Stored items
__________________________________________________

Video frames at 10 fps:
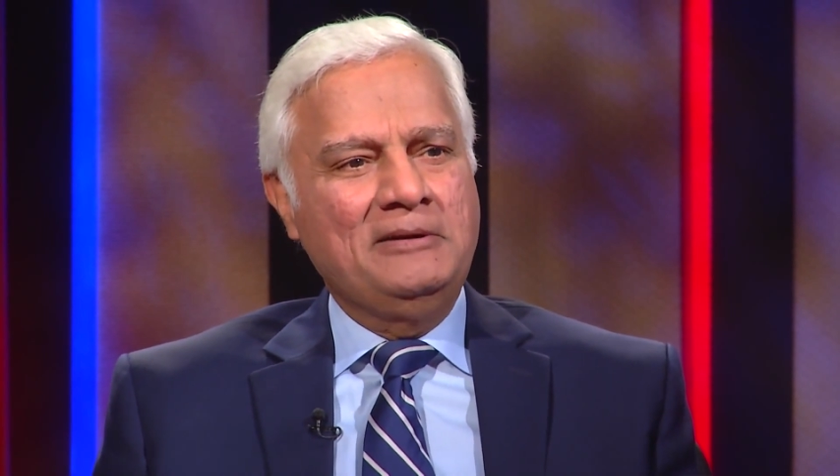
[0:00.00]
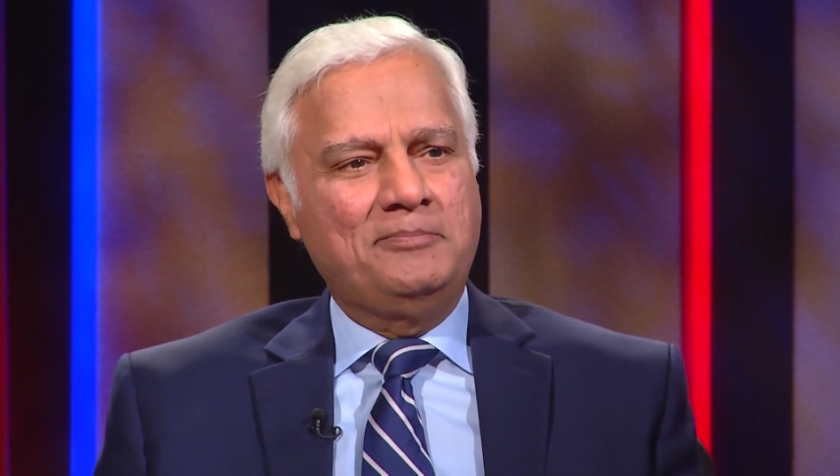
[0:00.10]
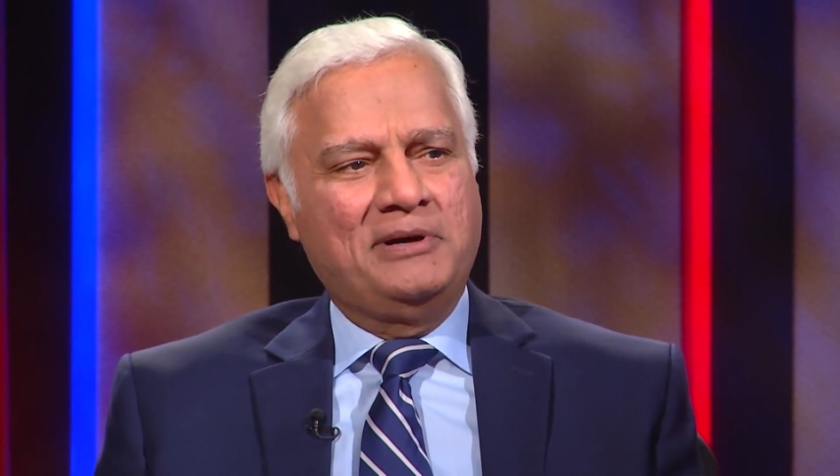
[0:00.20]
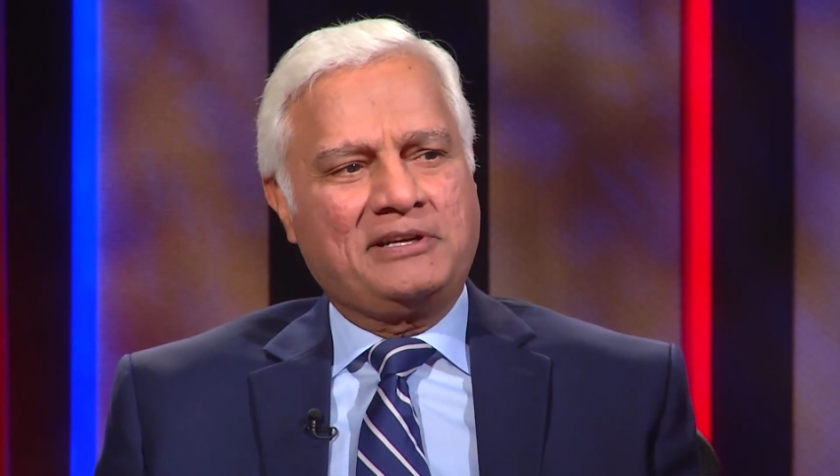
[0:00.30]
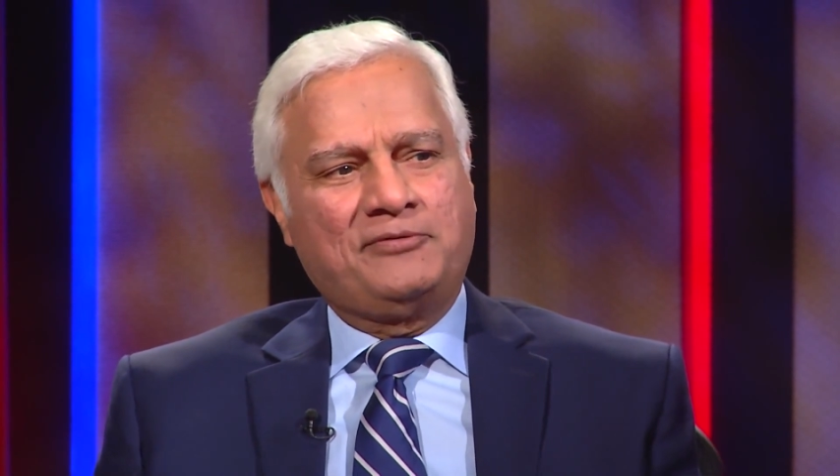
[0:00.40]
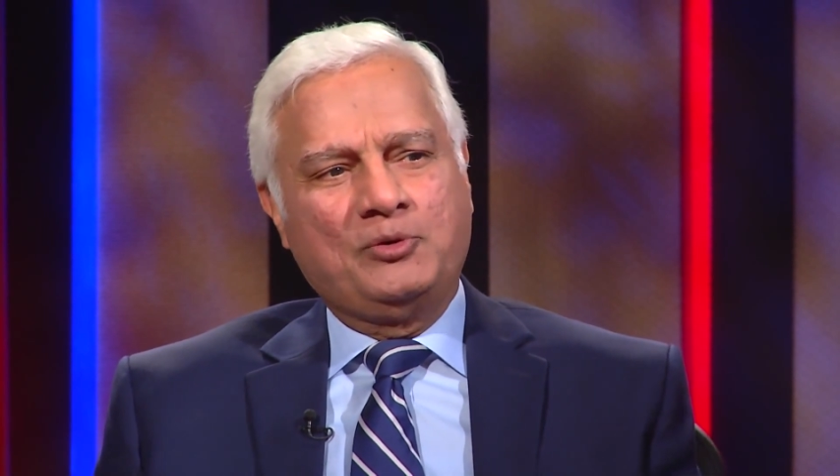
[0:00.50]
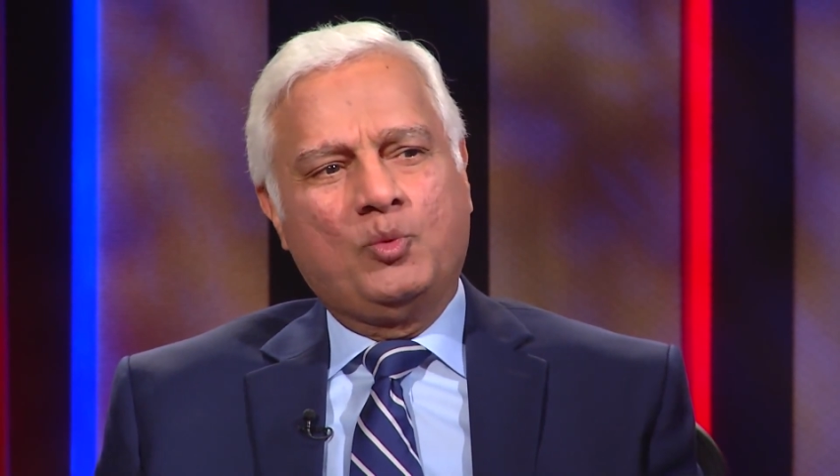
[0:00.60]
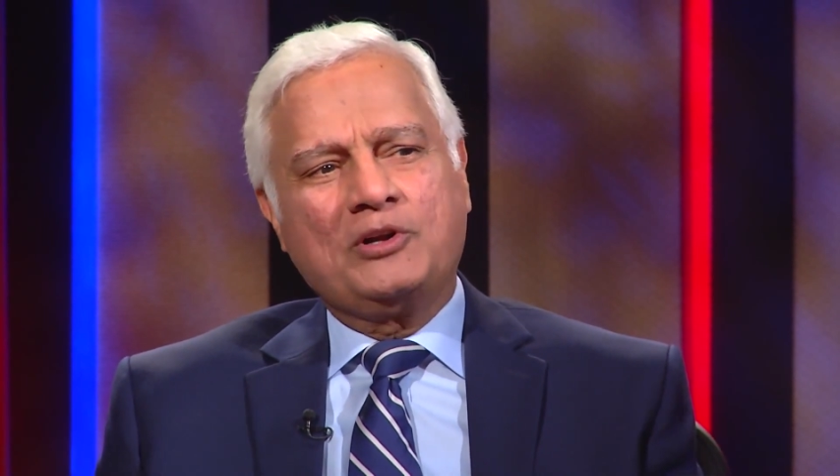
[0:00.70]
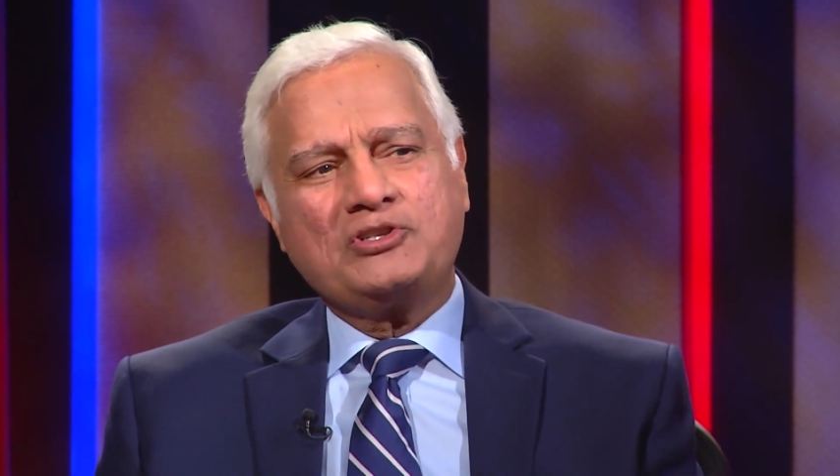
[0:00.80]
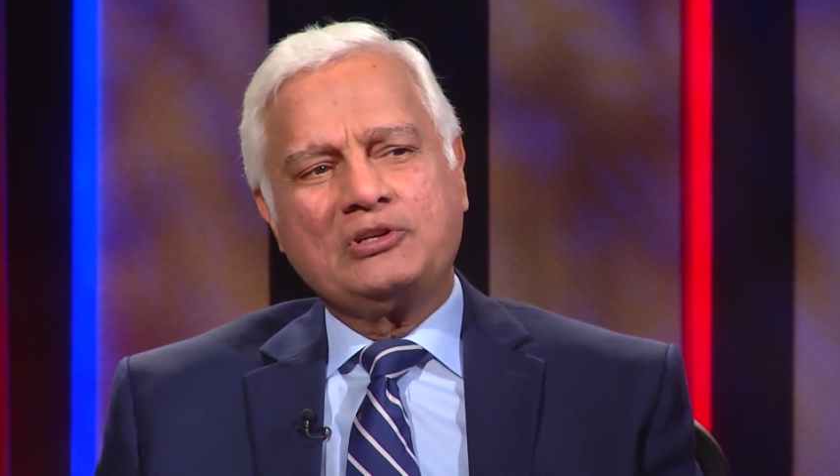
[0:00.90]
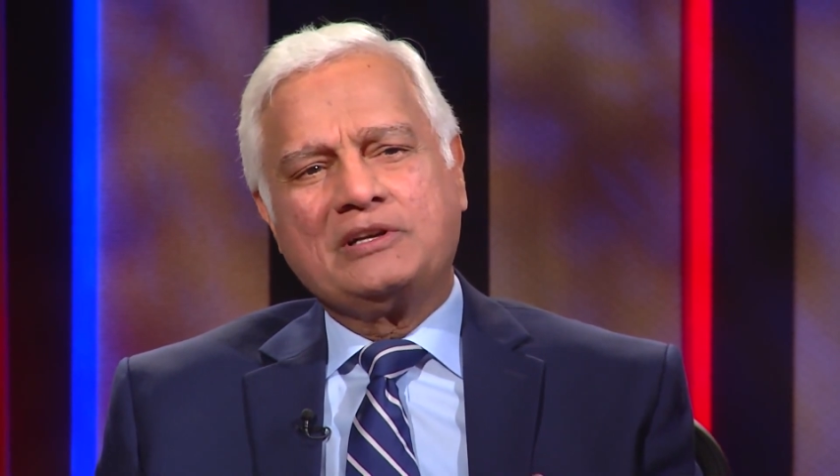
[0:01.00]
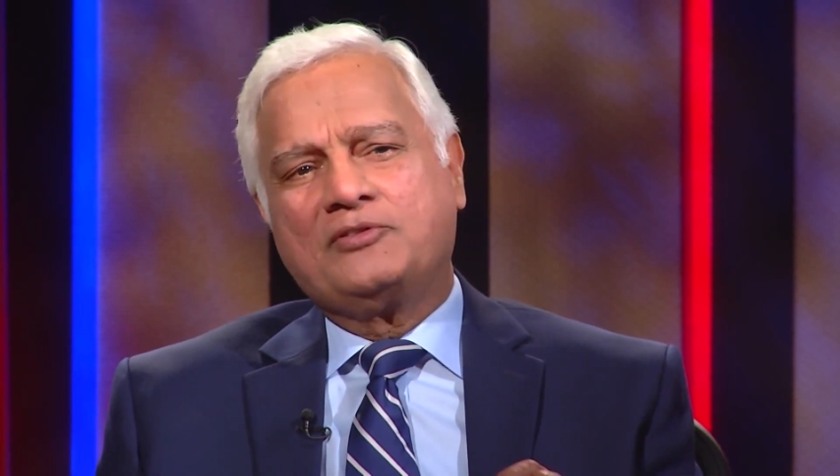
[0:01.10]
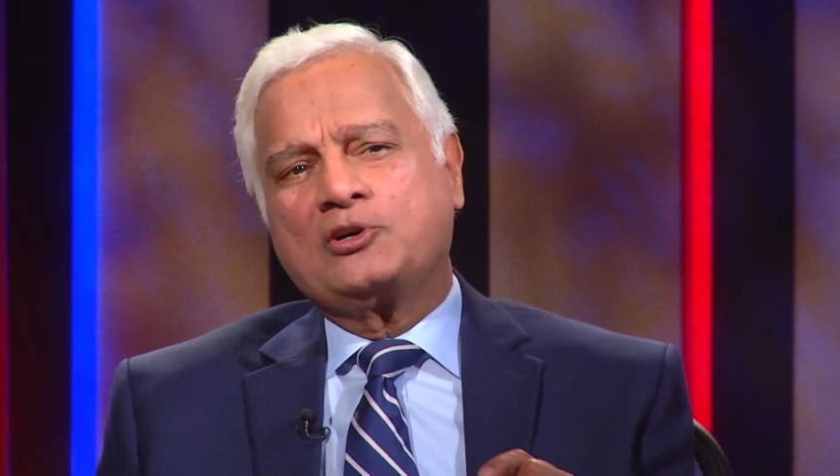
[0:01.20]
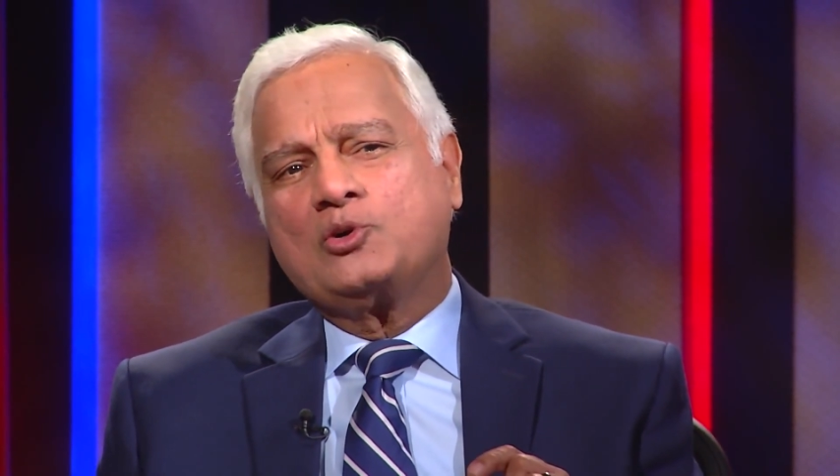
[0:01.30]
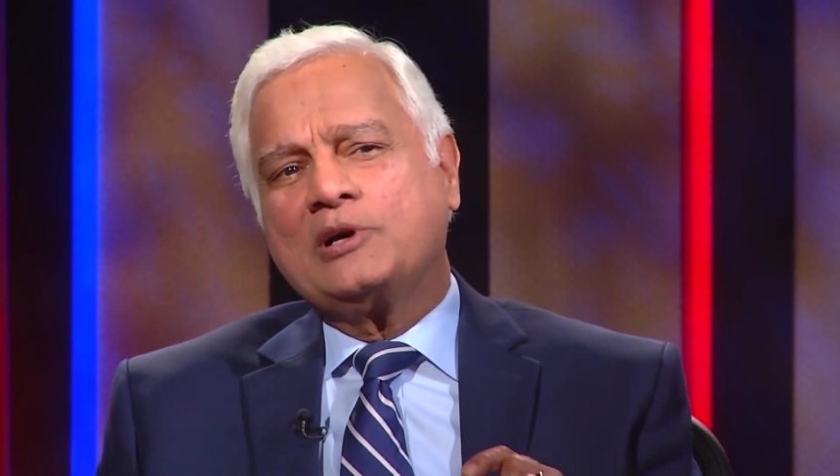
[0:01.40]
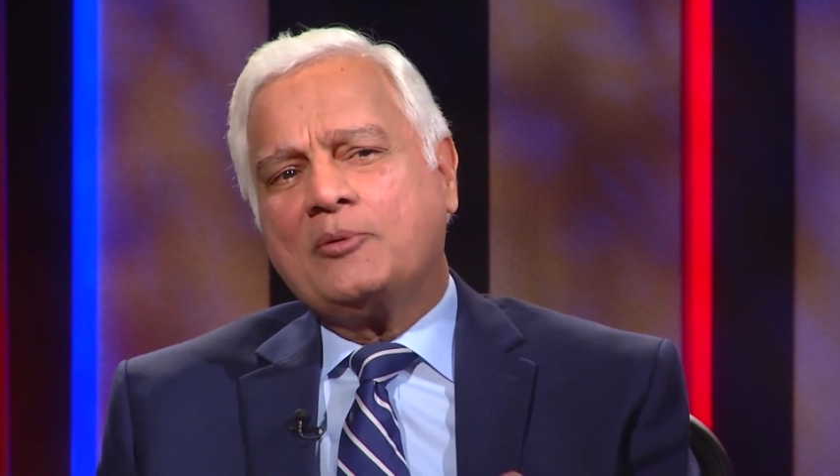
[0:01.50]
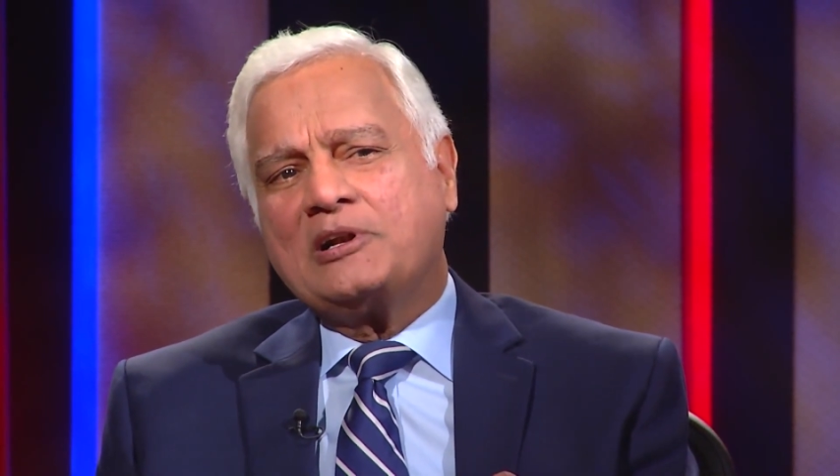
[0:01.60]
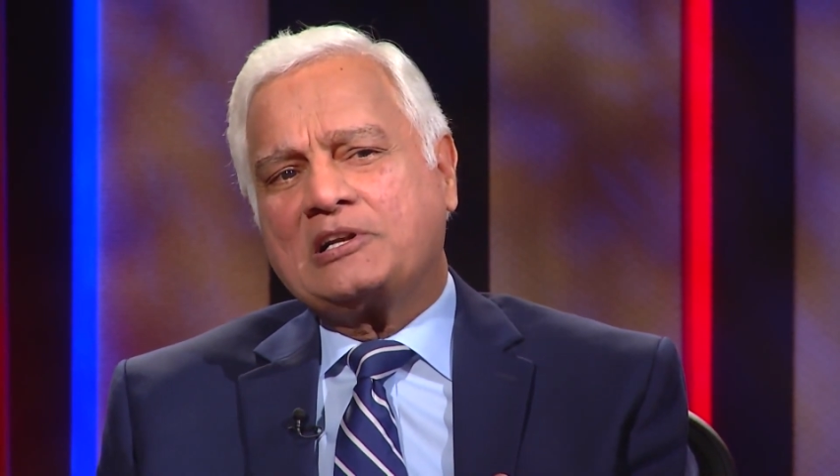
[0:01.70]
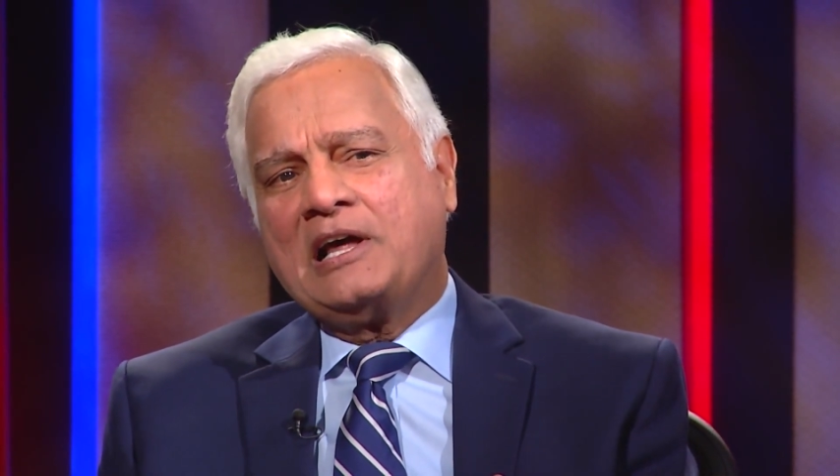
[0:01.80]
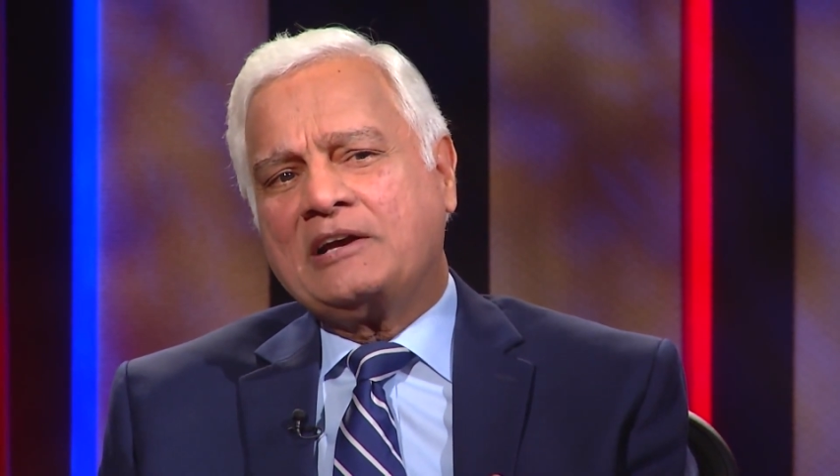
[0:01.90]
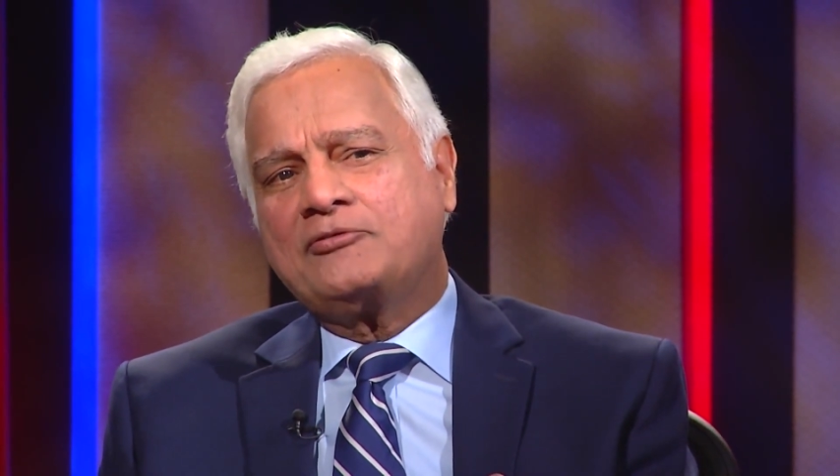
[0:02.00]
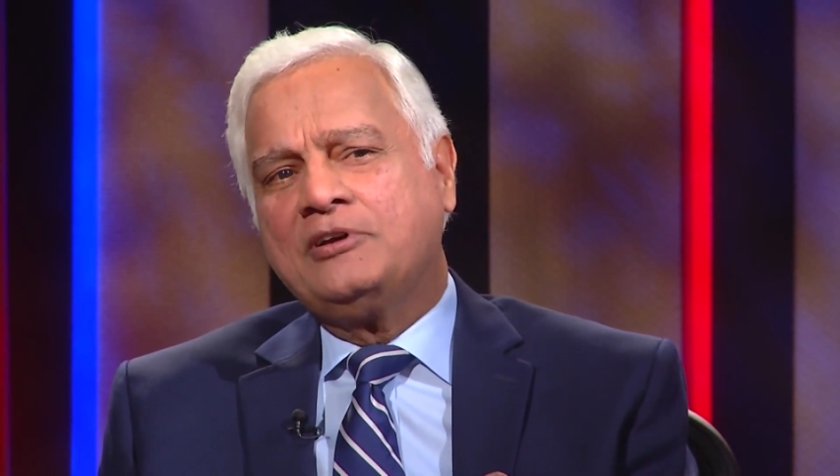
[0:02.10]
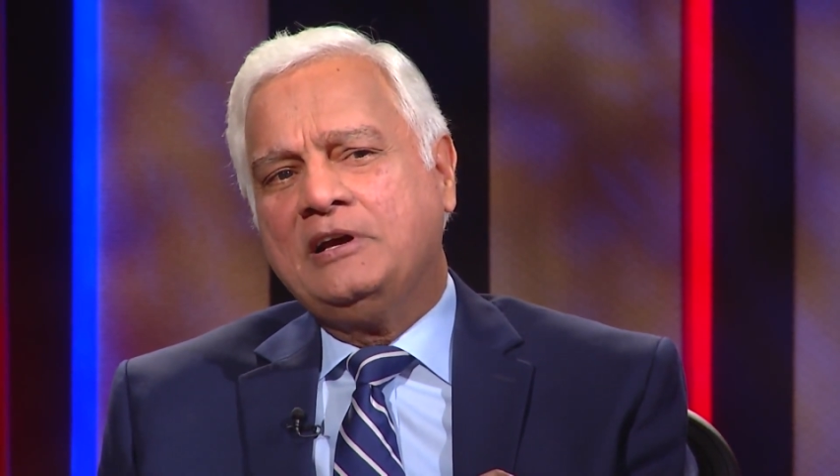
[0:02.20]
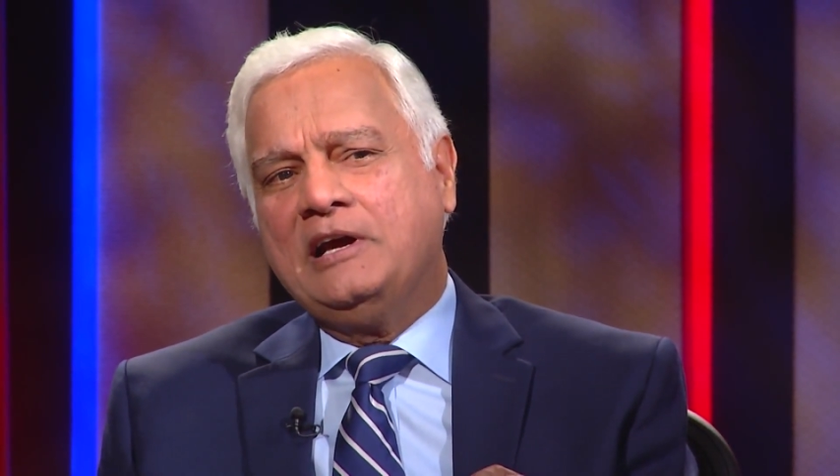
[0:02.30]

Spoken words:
But if you want to live a coherent life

__________________________________________________

Print every entry exactly; omit the pictures.

Video frames at 10 fps:
[0:00.00]
[0:00.10]
[0:00.20]
[0:00.30]
[0:00.40]
[0:00.50]
[0:00.60]
[0:00.70]
[0:00.80]
[0:00.90]
[0:01.00]
[0:01.10]
[0:01.20]
[0:01.30]
[0:01.40]
[0:01.50]
[0:01.60]
[0:01.70]
[0:01.80]
[0:01.90]
[0:02.00]
[0:02.10]
[0:02.20]
[0:02.30]

Spoken words:
But if you want to live a coherent life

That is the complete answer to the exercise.